Tuvo que ser de veras que un ánima, descartada desde las primeras especulaciones, se ilusionara al ver que por fin alguien le echaba cuentas, le invocaba temblorosa y se le ofrecía en carnes, porque sucedió que, a partir de esa noche que la muchacha pasó entre la cogorza y la congoja, los días tornaron de pronto al tono technicolor propio de las tardes de tormenta, y desde el balcón la vista cambió a CinemaScope. A Javito, por menos, le habían recetado gafas.
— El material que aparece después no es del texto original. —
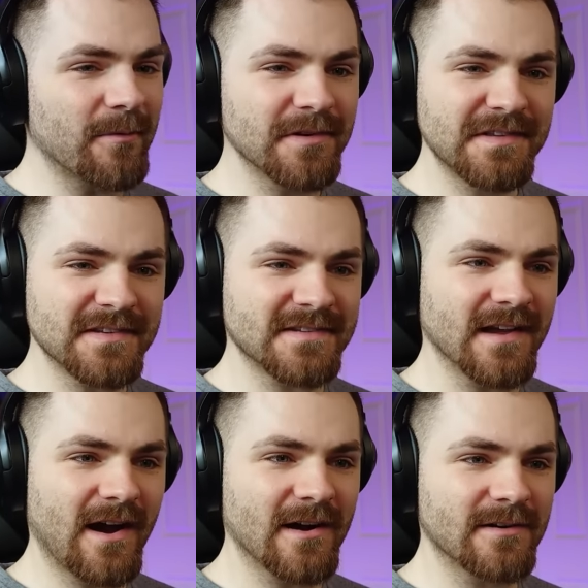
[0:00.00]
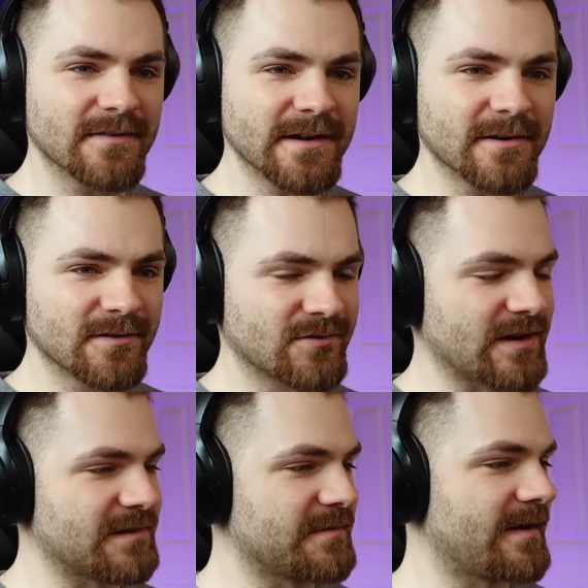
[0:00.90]
What's this Saga of Heroes
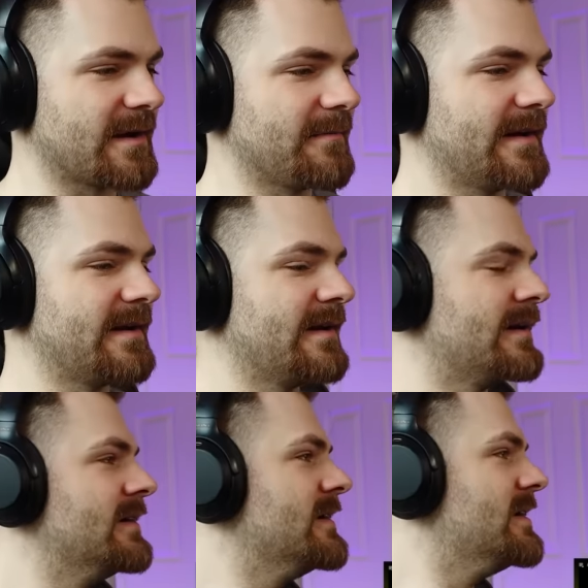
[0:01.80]
trade that's been recommended here?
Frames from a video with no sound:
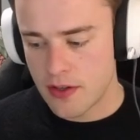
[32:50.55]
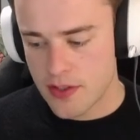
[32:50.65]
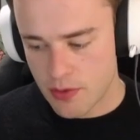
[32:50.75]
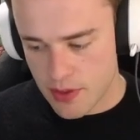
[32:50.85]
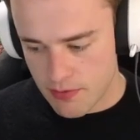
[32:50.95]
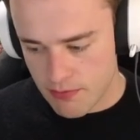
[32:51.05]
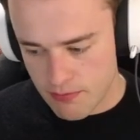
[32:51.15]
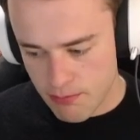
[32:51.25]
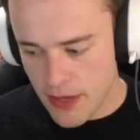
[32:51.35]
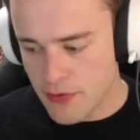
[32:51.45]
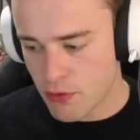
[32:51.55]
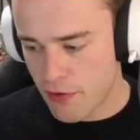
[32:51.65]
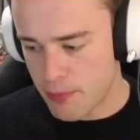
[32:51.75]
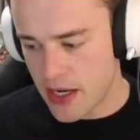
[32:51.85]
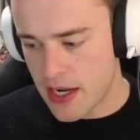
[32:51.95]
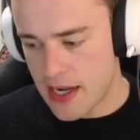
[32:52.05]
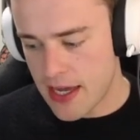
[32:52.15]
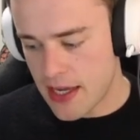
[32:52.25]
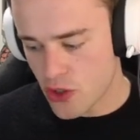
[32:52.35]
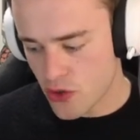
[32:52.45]
so it buffs Riftbind,
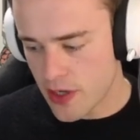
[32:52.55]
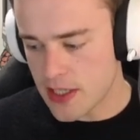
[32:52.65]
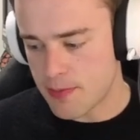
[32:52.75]
and it triggers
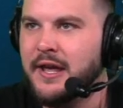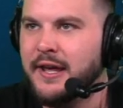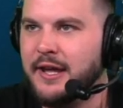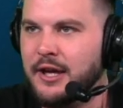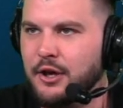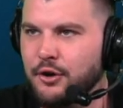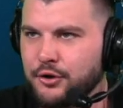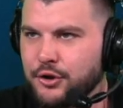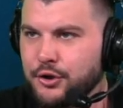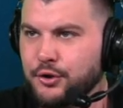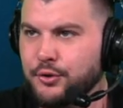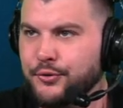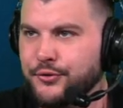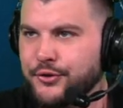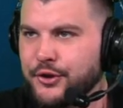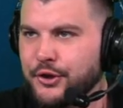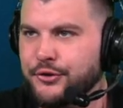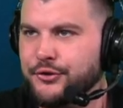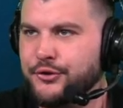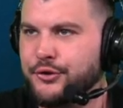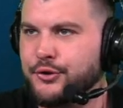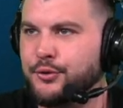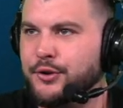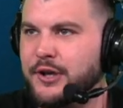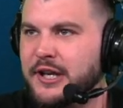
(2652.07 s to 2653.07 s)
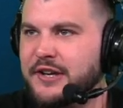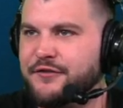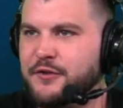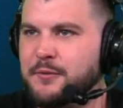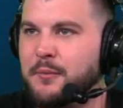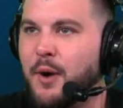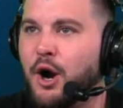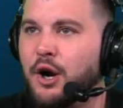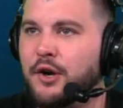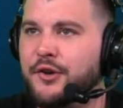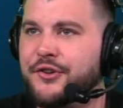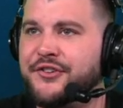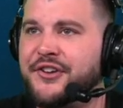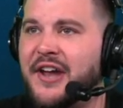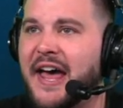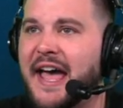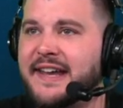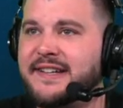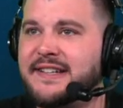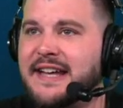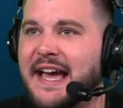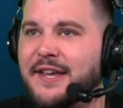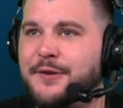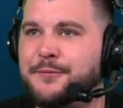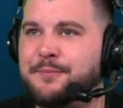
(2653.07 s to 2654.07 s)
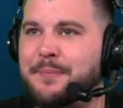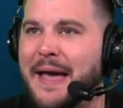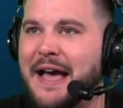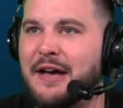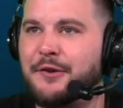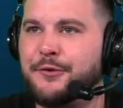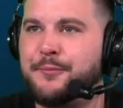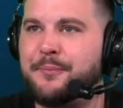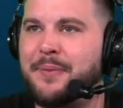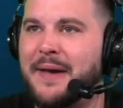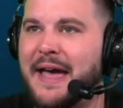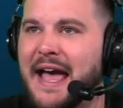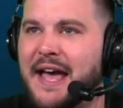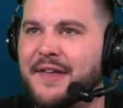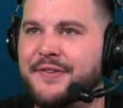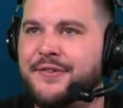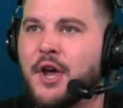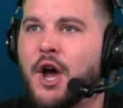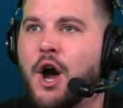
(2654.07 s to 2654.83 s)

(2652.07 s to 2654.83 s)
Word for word: He'll use this screen from Hartenstein. Nice bounce pass.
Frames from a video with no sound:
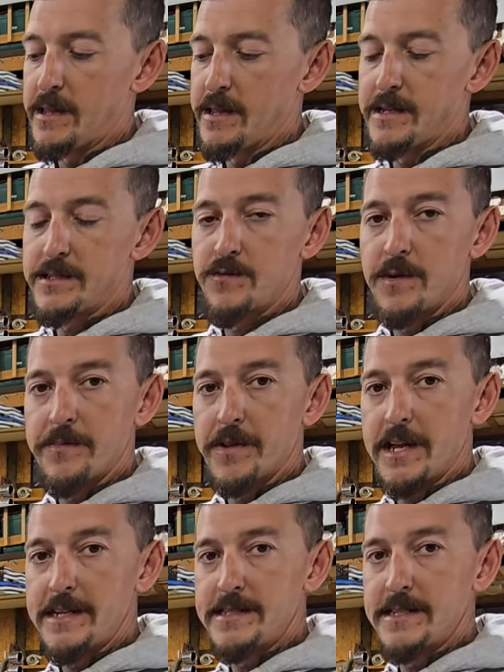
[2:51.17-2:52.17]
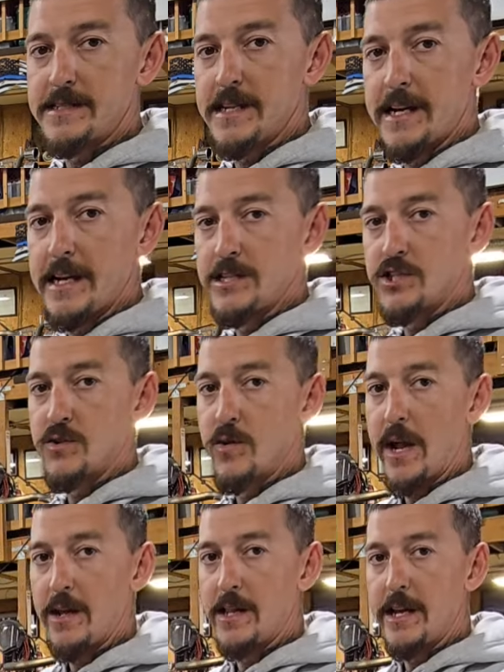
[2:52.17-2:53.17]
This replaces any
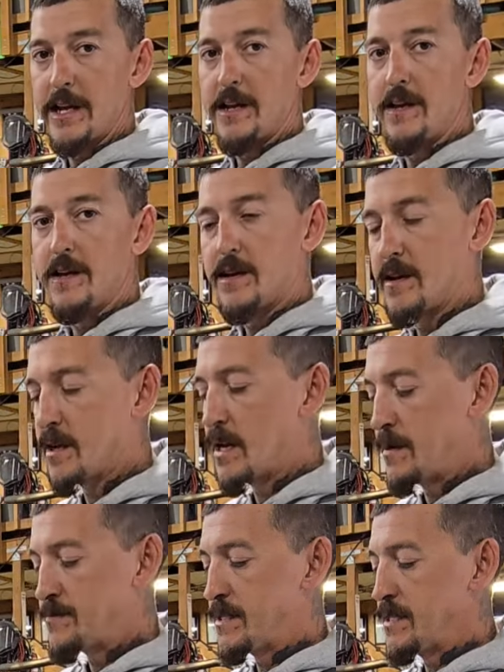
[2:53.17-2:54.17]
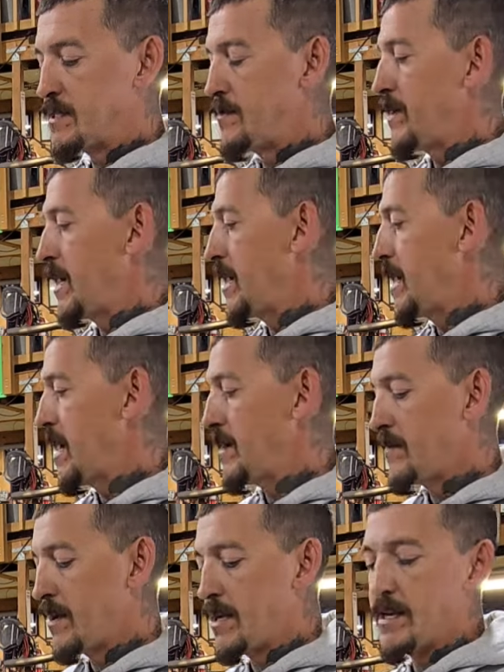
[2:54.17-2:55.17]
trailing cups that you may
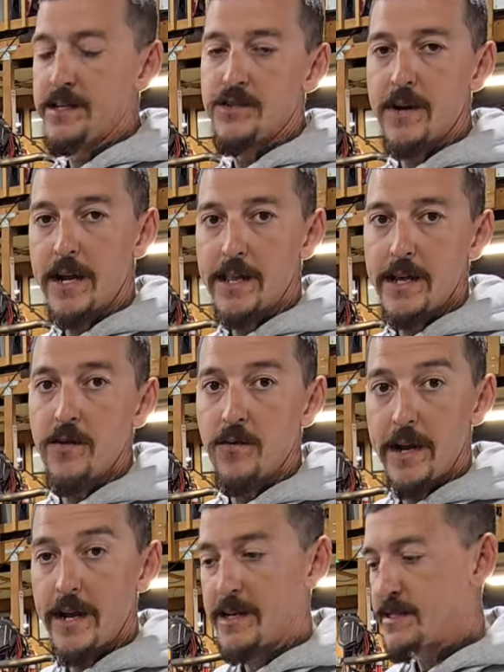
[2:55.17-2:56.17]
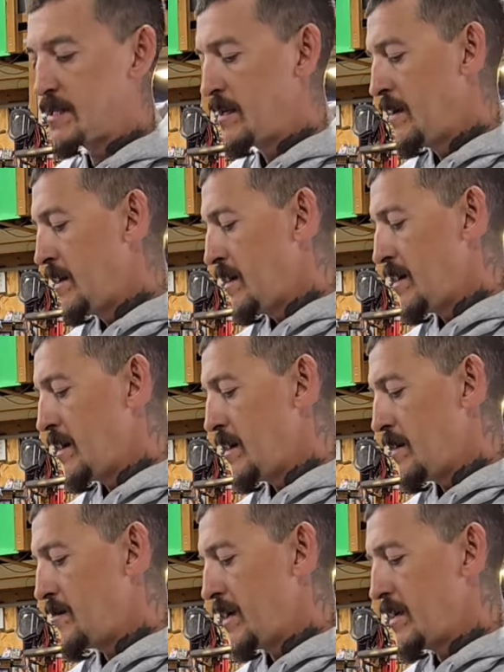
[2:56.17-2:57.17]
have, any trailing rigs.
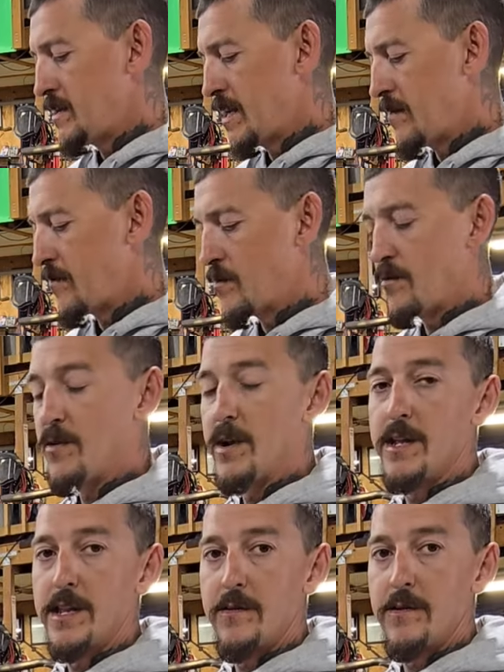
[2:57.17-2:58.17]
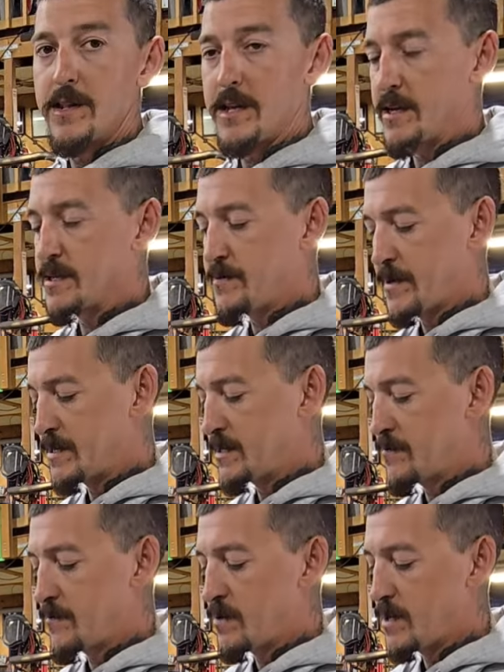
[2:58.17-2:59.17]
I used to have a really
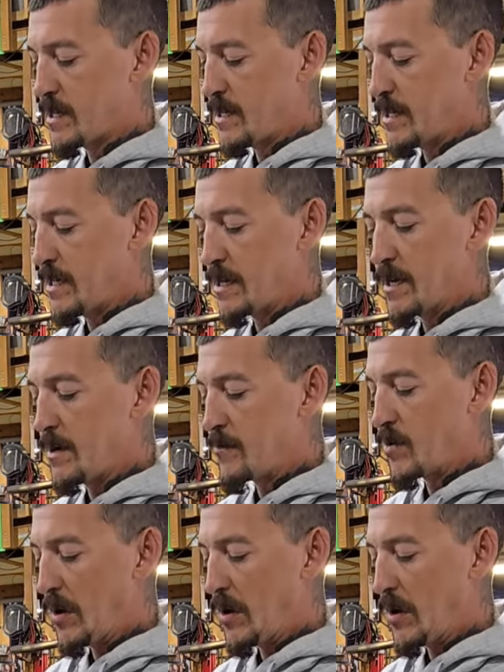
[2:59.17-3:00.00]
expensive one and it got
En sus veleidades, Candela comenzó a atribuir al pacto con el fantasma del Fausto hasta los pasajes de su vida más irrelevantes: que el vecino verderón de la silla de ruedas se comprara unos prismáticos para observarla a lo James Stewart en La ventana indiscreta; que al rumano del acordeón le diera por tocar Ederlezi, melodía que en Tiempo de gitanos le inundó el alma de belleza; que al pasar por el puente deseara que un Daniel Auteuil cualquiera le rogara que no se tirara al río y se la llevara al mundo, contratada de blanco fácil en su espectáculo de lanzador de cuchillos, o que por la calle se cruzara últimamente con el carromato de Plácido, con un mendigo de Milagro en Milán y con 101 dálmatas. Cuando limpiaba el armario -The end de 'Apocalypse Now' de fondo- alcanzaba, entre los vapores del cloruro de plata que aún impregnaba la madera y los del amoniaco en el trapo, planos subjetivos dignos de Trainspotting. Nada concluyente, a juicio de cualquiera. Los infundios de Candela eran sólo un caso más del mal de celuloide que, especialmente en los meses de calor, atacaba a las gentes de aquel patio de vecinos y perros siempre ululantes.
Algunas señales, en cambio, le parecieron concluyentes de la presencia en la casa de un espíritu incluso a la Sonia, que en su escepticismo había rebajado la leyenda urbana del Fausto a la altura de chuminada campestre. Lo del mural, sobre todo. Aprovechó Candela que en septiembre amainaron las calores para quitar el odioso gotelé y darle al piso una mano de pintura. Como en Fantasmas de Roma, al raspar una pared apareció un fresco de las vanitas que los críticos de arte atribuyeron a Valdés Leal, cosa imposible de aparecerse en un pisucho de nueva planta. De nuevo el revuelo: los parasicólogos dijeron que se trataba de teleplastias; los del CSIC, que la postrimería había sido pintada recientemente con nitrato y cloruro de plata por algún virguero. El del Fausto era un fantasma con buenos contactos en la ultratumba, dedujo Candela. Ante las arritmias que la despertaban de madrugada, el médico le recomendó que sustituyera el ron añejo por unos ansiolíticos, bajo cuyo influjo soñó completa la Trilogía de la Vida de Pier Paolo Pasolini.
Con el tiempo, el fantasma del Fausto llegó a ser tan de la casa como la sempiterna gotera, el armario o los ronquidos del vecino. Y si al principio Candela se aterró con la posibilidad de que el muerto, la aberración, el diablo o lo que aquello fuera, viniera a cobrarse su parte del pacto en carne, su miedo era ahora que jamás se le fuera a aparecer para consumar el pago, aunque fuera en sueños o en una pesadilla, o aunque después del encuentro carnal con el espíritu le olieran los muslos a azufre o a líquidos de revelado.
Estaba segura: el fantasma del Cinematógrafo Fausto. Cine bajo las estrellas era el alma en pena, deseante y deseada, de Faustino, aquel muchacho que hallaron muerto en el armario, en el mismo armario que ahora está en su cuarto y que para él fue su ataúd. El ánima bendita de Faustino está con ella. Candela quiere conocerlo, a él, a su gente, su historia, su vida, su infierno. Muere porque no muere.